"Lawn Dogs" Star Sam Rockwell Prefers Screwy Characters
by Joey Berlin


After getting his first brush with fame
                      opposite John Turturro in "Box Of
                      Moonlight" last year, Sam Rockwell plays
                      another non-traditional lead in his new
                      movie, "Lawn Dogs," opening in limited
                      release this weekend. 

Directed by Australia's John Duigan, this charming little tale casts Rockwell as a gardener who finds a kindred spirit in another local outcast, a young girl who has just moved into the Kentucky suburb where he cuts lawns.

"I think it's a beautiful story about people from two different backgrounds who make a human connection," offers Rockwell.

"That's what's really great about it. People who wouldn't normally be connected become connected. They're not really allowed to, but they do it anyway. It's a buddy movie, a princess and a pauper."

Like "Box Of Moonlight," Rockwell has a nude scene in "Lawn Dogs." His character parks his car on a bridge, strips his clothes off, and dives into the river below - while other blocked motorists stand by and gawk.

"It's out there," laughs Rockwell. "It's a rebellious act, that's what it's about.
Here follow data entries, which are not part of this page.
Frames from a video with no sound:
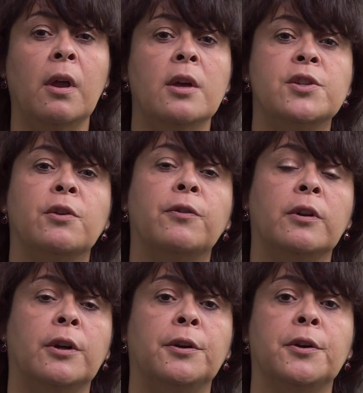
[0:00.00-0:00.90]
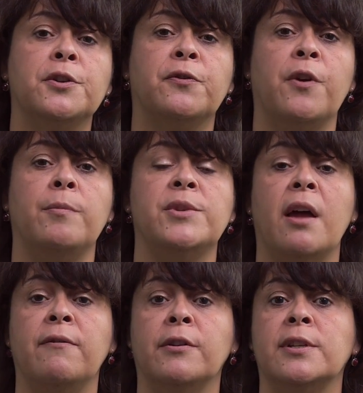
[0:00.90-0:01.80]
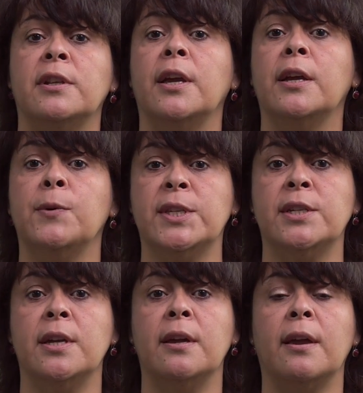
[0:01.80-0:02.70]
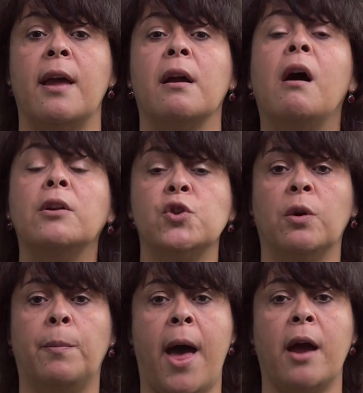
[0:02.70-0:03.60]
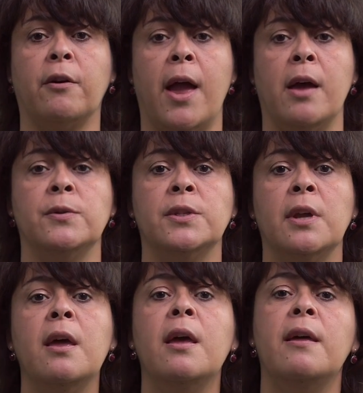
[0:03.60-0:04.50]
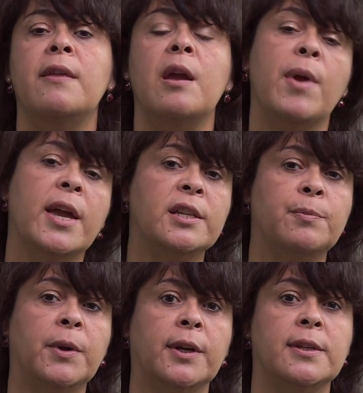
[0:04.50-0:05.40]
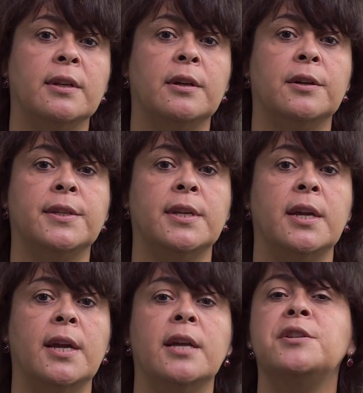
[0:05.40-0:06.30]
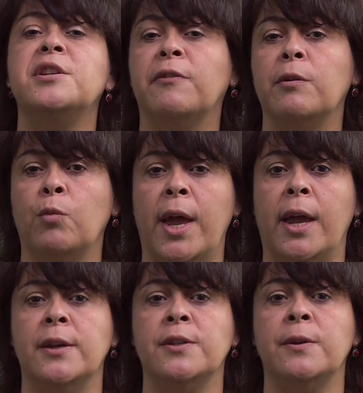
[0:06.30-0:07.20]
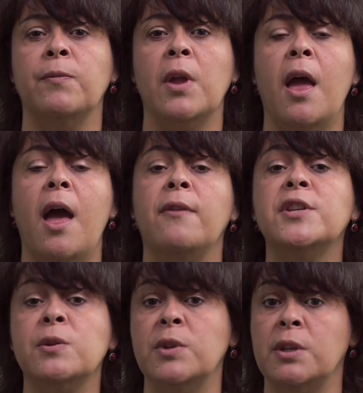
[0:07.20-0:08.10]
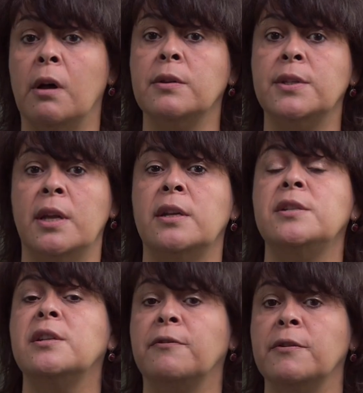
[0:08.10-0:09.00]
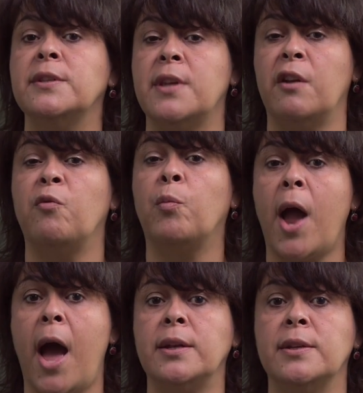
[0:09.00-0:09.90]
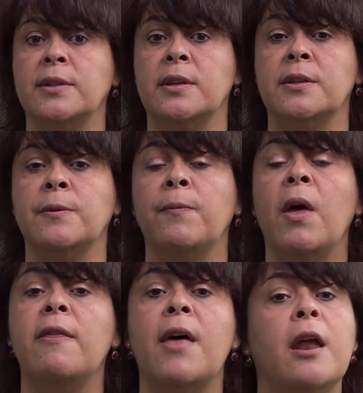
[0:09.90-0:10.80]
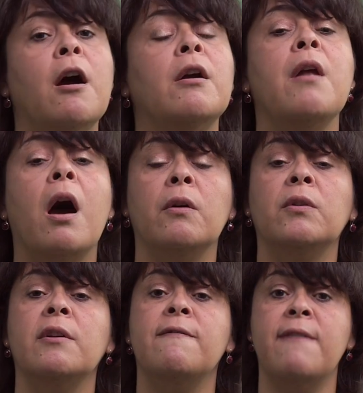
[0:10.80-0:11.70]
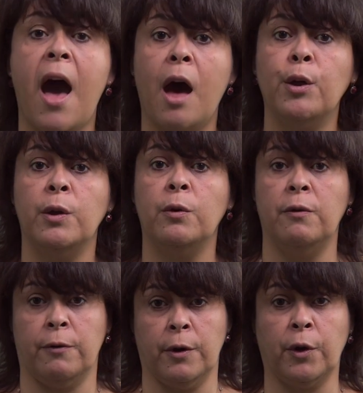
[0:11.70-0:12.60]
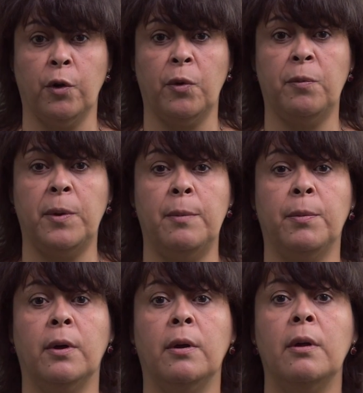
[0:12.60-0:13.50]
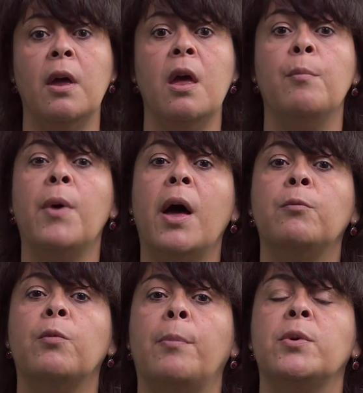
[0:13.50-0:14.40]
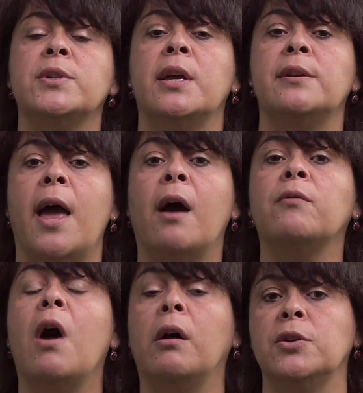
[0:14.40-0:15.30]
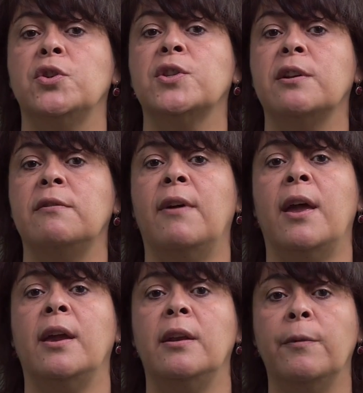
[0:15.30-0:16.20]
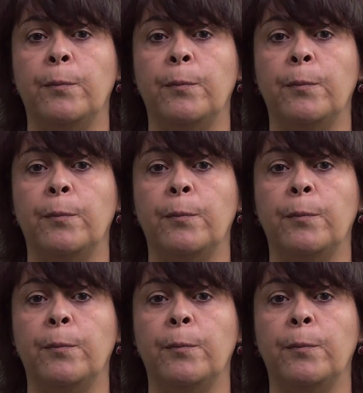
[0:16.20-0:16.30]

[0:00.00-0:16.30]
So for learners from diverse linguistic and cultural backgrounds, they may experience literacy in different ways, and this results in a different set of practices that are not only valued for a group of people, but represent how knowledge is conveyed.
I don't think it's about showing the guy's body. He's in touch with a sexuality that the town is afraid of. He's giving the bird to everybody. When I read the script I thought, I already did this in `Box Of Moonlight,' I don't know. In fact, there was a debate about the full frontal thing, but they said it was going to be so far from the camera that it doesn't matter and I thought, What the hell."
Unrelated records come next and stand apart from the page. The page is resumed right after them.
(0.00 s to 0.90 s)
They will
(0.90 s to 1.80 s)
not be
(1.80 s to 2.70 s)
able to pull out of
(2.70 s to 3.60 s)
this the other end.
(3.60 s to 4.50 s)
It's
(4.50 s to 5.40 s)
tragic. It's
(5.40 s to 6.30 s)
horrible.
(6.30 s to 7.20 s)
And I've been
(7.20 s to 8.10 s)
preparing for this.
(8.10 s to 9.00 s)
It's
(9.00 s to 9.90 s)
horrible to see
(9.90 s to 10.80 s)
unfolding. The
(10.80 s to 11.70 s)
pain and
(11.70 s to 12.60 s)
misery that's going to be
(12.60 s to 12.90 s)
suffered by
Rockwell's free-spirited nature reflects his background. His mother is now a painter, while his father is a union organizer, but both were actors when he was growing up as an only child in New York.

"I did a play with my mother and her crazy East Village friends when I was ten," he recalls. "We were doing improvisational comedy when I was 11. I went to parties with adults when I was a kid, with weird crazy people."
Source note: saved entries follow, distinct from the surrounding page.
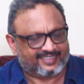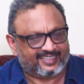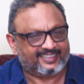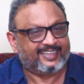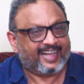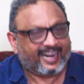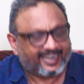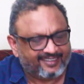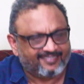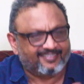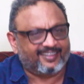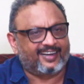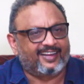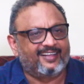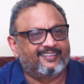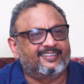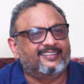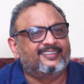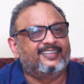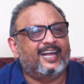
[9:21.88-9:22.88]
That is the
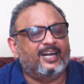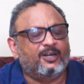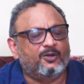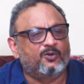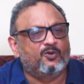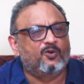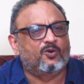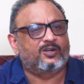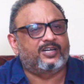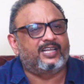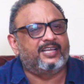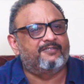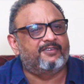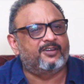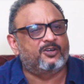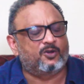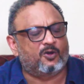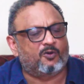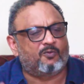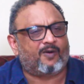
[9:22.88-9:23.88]
reason. They do not
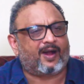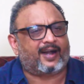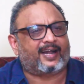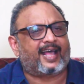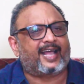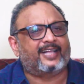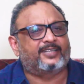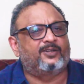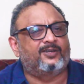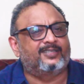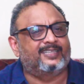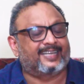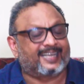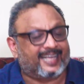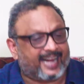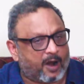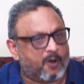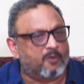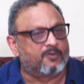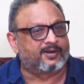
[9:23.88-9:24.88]
even know what actually the
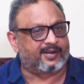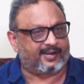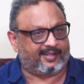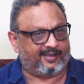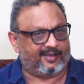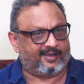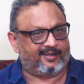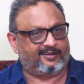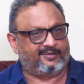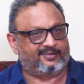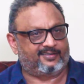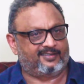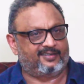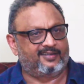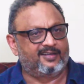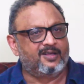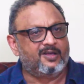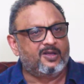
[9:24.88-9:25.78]
ground reality.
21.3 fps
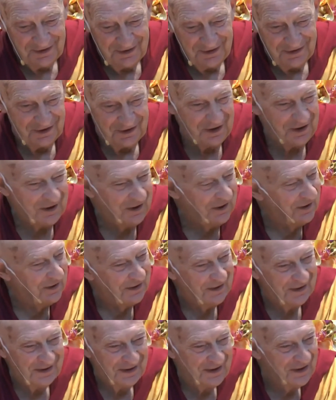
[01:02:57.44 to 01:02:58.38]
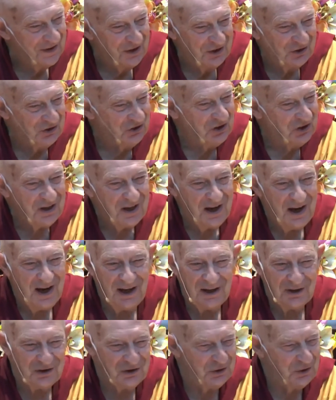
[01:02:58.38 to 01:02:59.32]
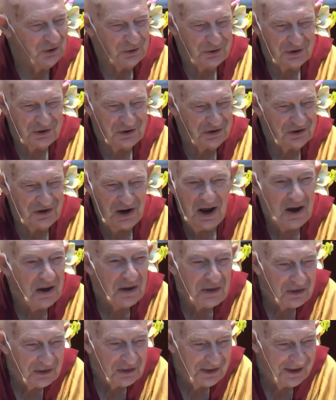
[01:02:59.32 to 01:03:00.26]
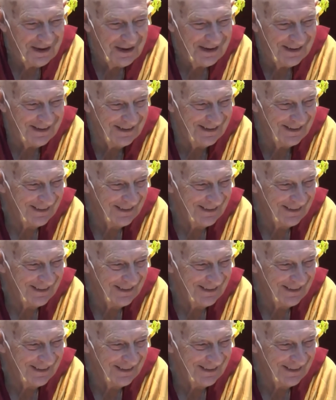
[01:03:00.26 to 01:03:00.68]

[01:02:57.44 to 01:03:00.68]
"Oh, she hates you to death."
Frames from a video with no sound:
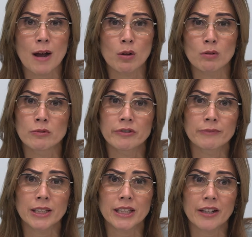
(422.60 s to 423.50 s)
bowel
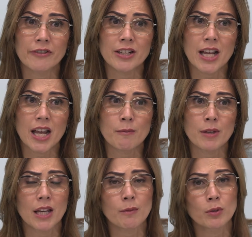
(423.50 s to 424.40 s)
movement every day,
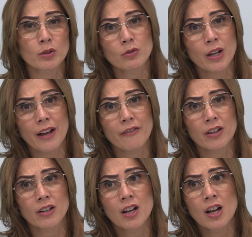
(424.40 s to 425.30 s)
being able to have
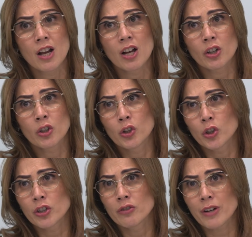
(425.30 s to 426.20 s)
a
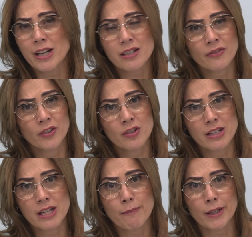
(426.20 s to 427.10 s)
good restful
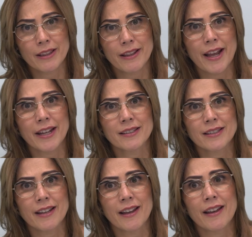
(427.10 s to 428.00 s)
sleep at night,
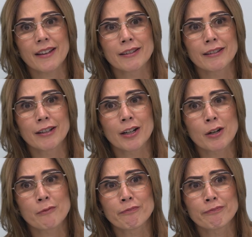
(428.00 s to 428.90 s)
and
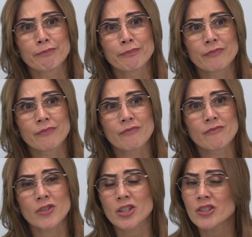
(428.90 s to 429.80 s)

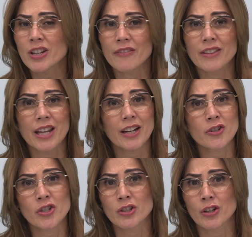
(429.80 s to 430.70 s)
just to have the
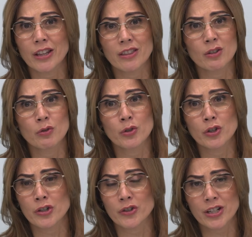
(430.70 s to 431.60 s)
energy to get through
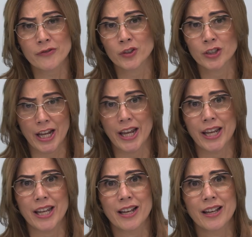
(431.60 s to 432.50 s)
your stressful
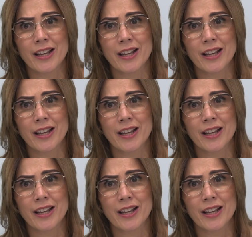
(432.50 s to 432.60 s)
day.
Maybe that's why Rockwell believes that "all the best characters are a little screwed up." And he plays a bunch of them in a series of films due out later this year.

In July, he will be seen in "Safe Men," which he compares to "The In-Laws" and "Some Like It Hot." He plays an untalented folk singer mistaken for a safe cracker in Providence, Rhode Island.

In the fall release, "Jerry And Tom," directed by Saul Rubinek and co-starring Joe Mantegna, he plays a car salesman-slash-hitman, "a goofball who turns into a serious killer."

He also just finished filming a classically screwed up character, Flute, in Michael Hoffman's version of Shakespeare's "A Midsummer Night's Dream," with Kevin Kline and Michelle Pfeiffer, set in turn of the century Italy.

"It's a little different, but it's really cool," Rockwell promises. Sounds like his career so far, in a nutshell.